Open Mossaka opened 5 months ago
Before youki we did everything ourselves. It may not be necessary to do this anymore.
From https://github.com/containerd/runwasi/pull/327#issuecomment-1730071090, removing that setup_namespaces
call means that the network ns is not set up at all.
At the time I thought that maybe youki wasn't setting up the network ns, but it does.
It would be great if anyone has further insight.
We removed it awhile back and broke everything 🤦 https://github.com/containerd/runwasi/pull/364
youki is only setting the Pid and User namespaces
That doesn't seem right :(
youki is only setting the Pid and User namespaces
That doesn't seem right :(
That was me misreading the code. Youki sets Pid and User ns at one point, and the rest on a different place. IIRC, Pid and User ns need to be set up in the intermediate process, while the rest are set up in the init process.

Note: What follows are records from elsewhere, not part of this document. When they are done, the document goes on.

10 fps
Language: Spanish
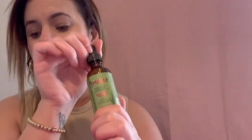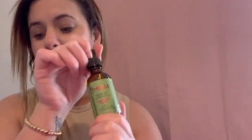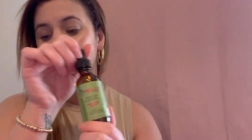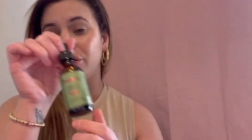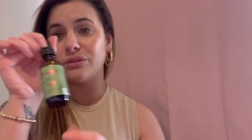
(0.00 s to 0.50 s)

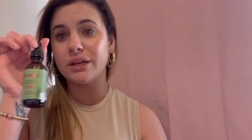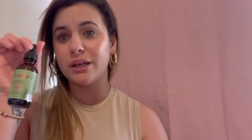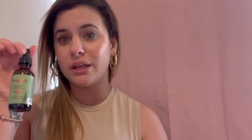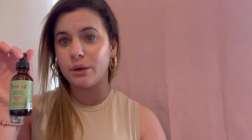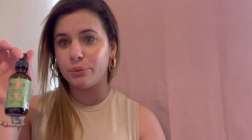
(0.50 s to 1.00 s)
Entonces
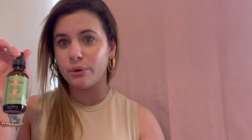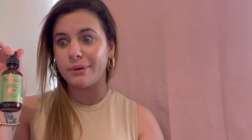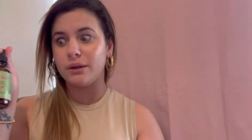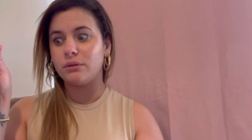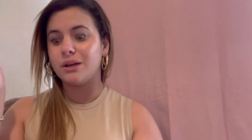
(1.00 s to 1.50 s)
quería
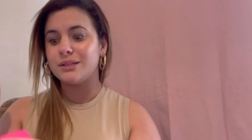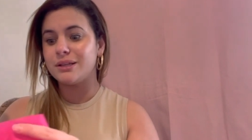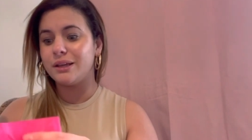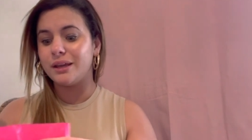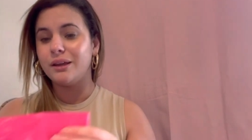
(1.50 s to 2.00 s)
probarlo.
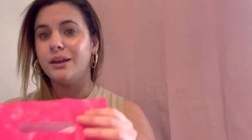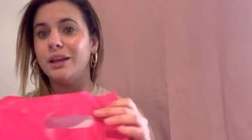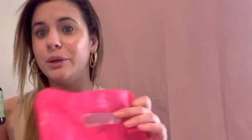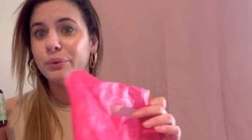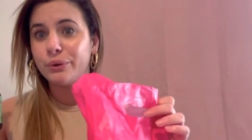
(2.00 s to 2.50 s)
Así que,
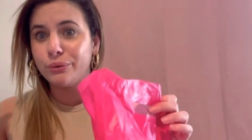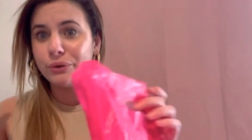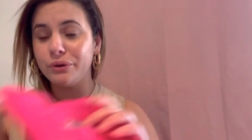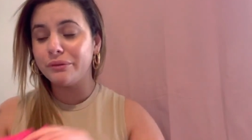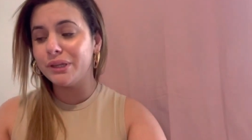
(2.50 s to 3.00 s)
y por
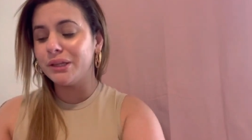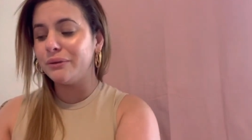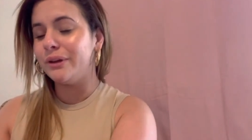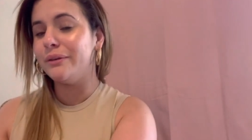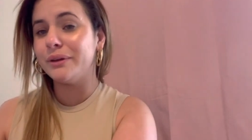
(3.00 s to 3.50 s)

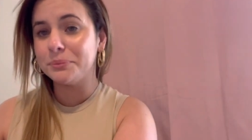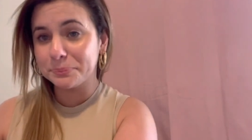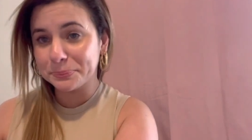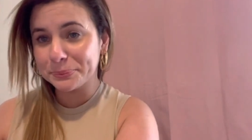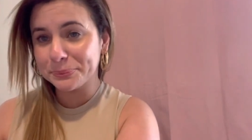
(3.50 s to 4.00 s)
1.99,
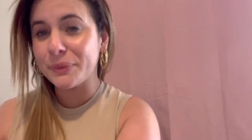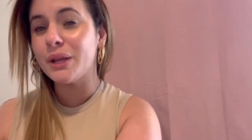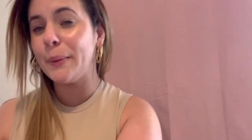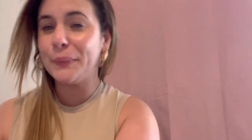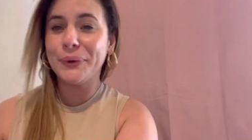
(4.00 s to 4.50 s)

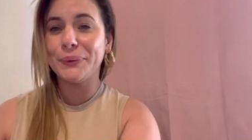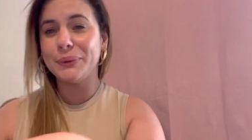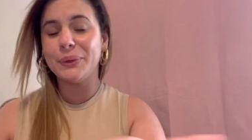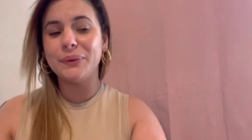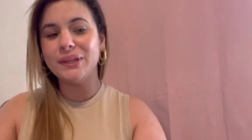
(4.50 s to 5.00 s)
por
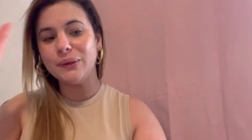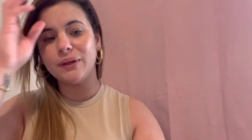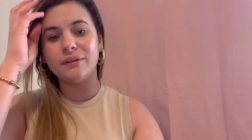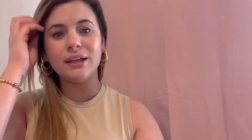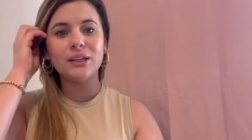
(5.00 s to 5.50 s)

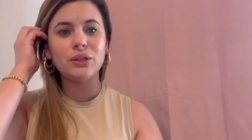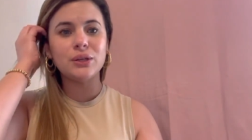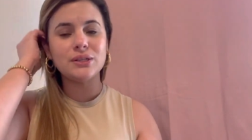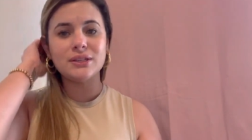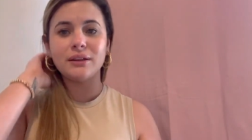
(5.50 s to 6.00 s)
1.99,
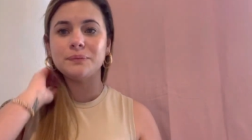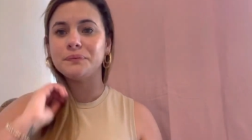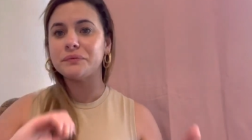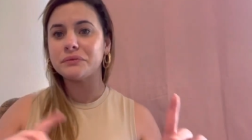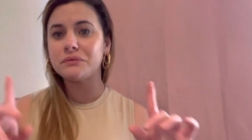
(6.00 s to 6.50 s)
entonces
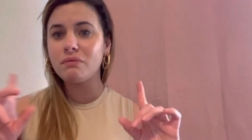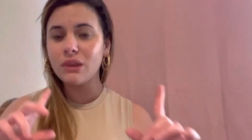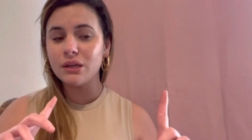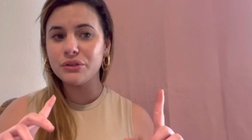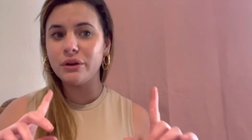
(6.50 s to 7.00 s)

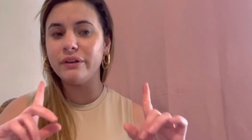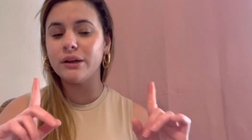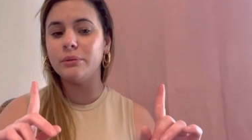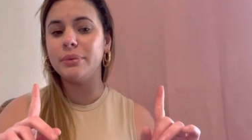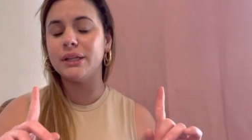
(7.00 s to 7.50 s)
yo les había
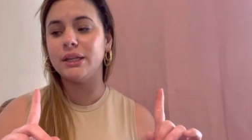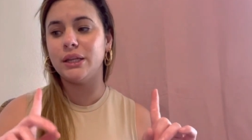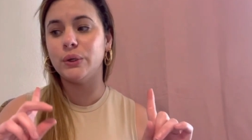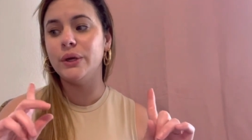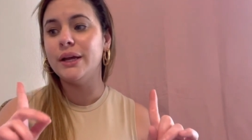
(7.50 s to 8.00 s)

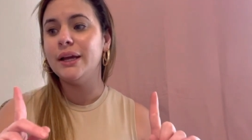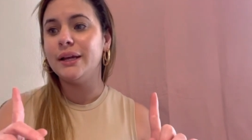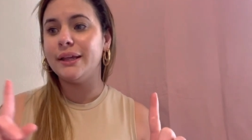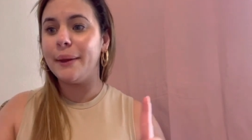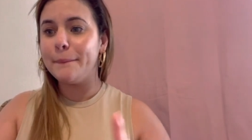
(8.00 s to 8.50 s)
compartido
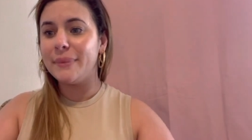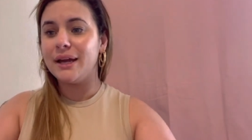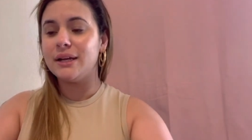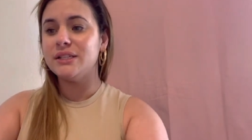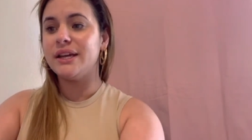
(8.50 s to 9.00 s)
que
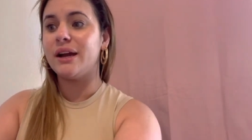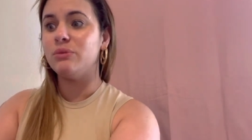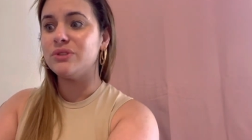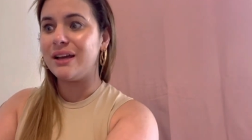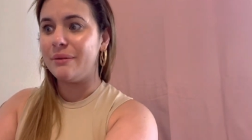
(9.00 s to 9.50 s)

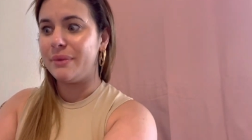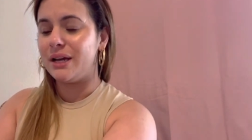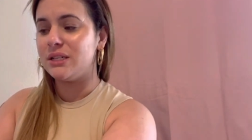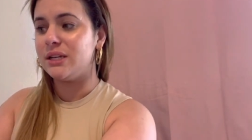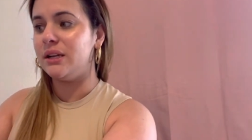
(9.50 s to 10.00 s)
llegamos a
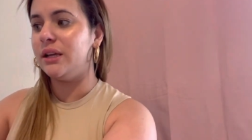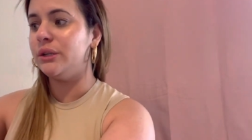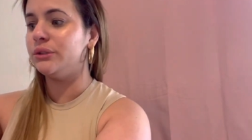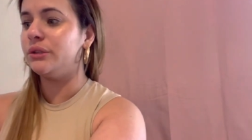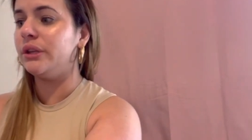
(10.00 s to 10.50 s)
Marshall el
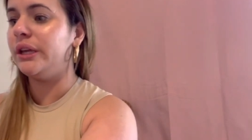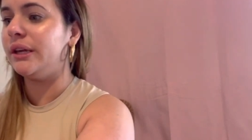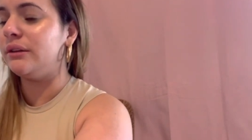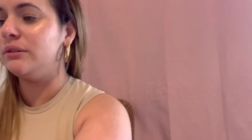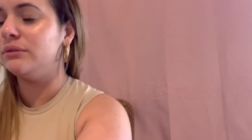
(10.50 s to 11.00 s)
otro día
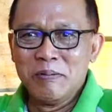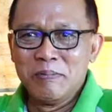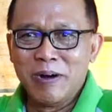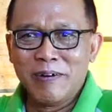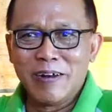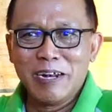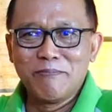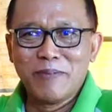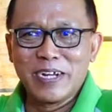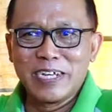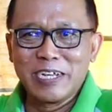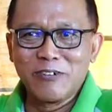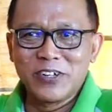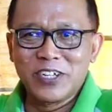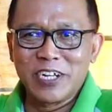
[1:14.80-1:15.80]
Bawalah
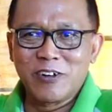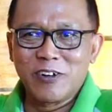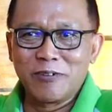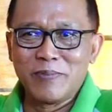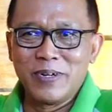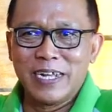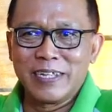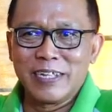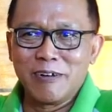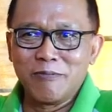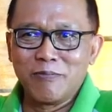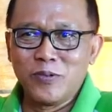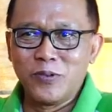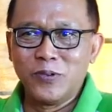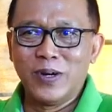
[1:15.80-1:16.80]
bagiku seekor
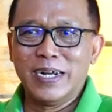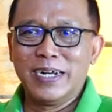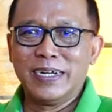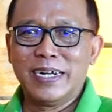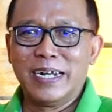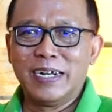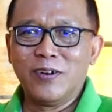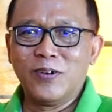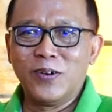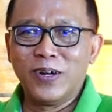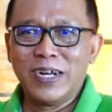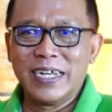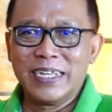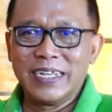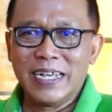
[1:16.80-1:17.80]
binatang buruan dan
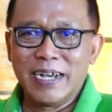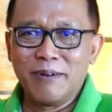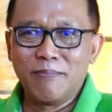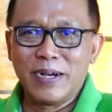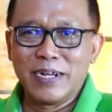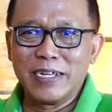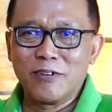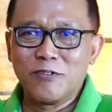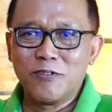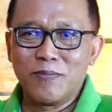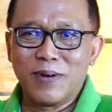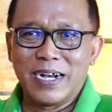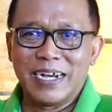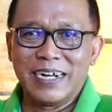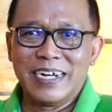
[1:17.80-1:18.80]
olehnya bagiku
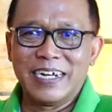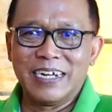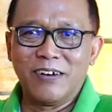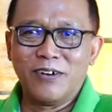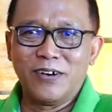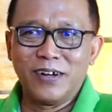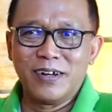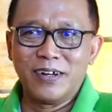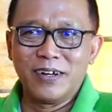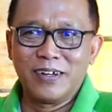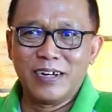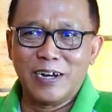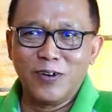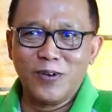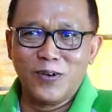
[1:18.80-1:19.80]
makanan
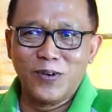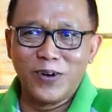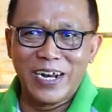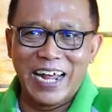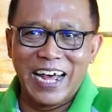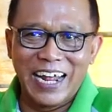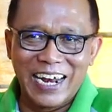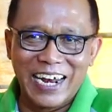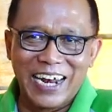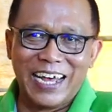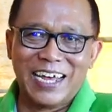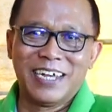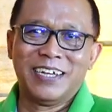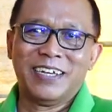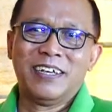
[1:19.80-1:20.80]
dan
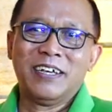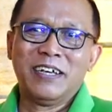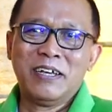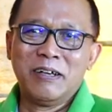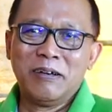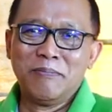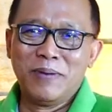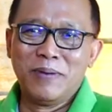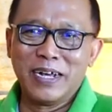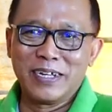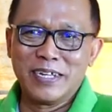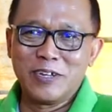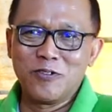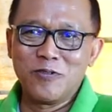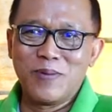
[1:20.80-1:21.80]
olahlah
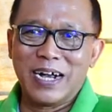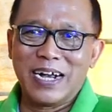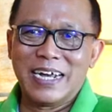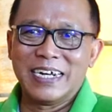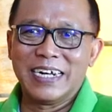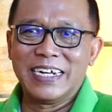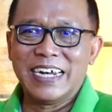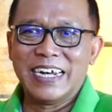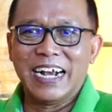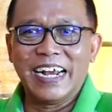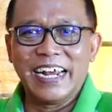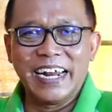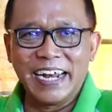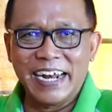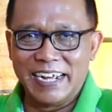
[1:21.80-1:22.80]
bagiku makanan
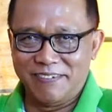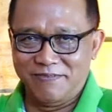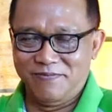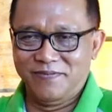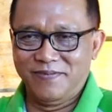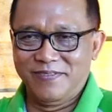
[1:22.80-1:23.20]
yang enak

Youki sets Pid and User ns at one point, and the rest on a different place.
Okay, if this is true, then the shim doesn't need to set up its own network ns. There must be some root causes that we haven't yet discovered.
I've added some logging to runwasi and youki when setting namespaces, and got:
level=info msg=">>>>> runwasi > unshare(CloneFlags(CLONE_NEWNET))"
level=info msg="server listen started"
level=info msg="server started"
level=info msg="Shim successfully started, waiting for exit signal..."
level=debug msg="Got new client"
...
level=warn msg="Controller rdma is not yet implemented."
level=warn msg="Controller misc is not yet implemented."
level=debug msg="unshare or setns: LinuxNamespace { typ: Pid, path: None }"
level=info msg=">>>>> youki > unshare(CloneFlags(CLONE_NEWPID))"
level=debug msg="sending init pid (Pid(1883648))"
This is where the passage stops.